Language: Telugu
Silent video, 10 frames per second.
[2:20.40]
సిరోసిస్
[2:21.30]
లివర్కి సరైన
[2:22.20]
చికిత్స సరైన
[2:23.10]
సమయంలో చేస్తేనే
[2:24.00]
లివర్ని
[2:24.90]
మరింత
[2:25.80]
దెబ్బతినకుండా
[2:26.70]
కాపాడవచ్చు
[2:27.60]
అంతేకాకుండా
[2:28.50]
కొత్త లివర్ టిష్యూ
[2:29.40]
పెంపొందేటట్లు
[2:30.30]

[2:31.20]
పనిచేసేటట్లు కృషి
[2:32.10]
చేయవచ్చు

####################

=== WHAT YOU HAVE TO DO ===
Please give back all of the material above exactly as it was written.

=== TASK RESULT ===
Language: Telugu
Silent video, 10 frames per second.
[2:20.40]
సిరోసిస్
[2:21.30]
లివర్కి సరైన
[2:22.20]
చికిత్స సరైన
[2:23.10]
సమయంలో చేస్తేనే
[2:24.00]
లివర్ని
[2:24.90]
మరింత
[2:25.80]
దెబ్బతినకుండా
[2:26.70]
కాపాడవచ్చు
[2:27.60]
అంతేకాకుండా
[2:28.50]
కొత్త లివర్ టిష్యూ
[2:29.40]
పెంపొందేటట్లు
[2:30.30]

[2:31.20]
పనిచేసేటట్లు కృషి
[2:32.10]
చేయవచ్చు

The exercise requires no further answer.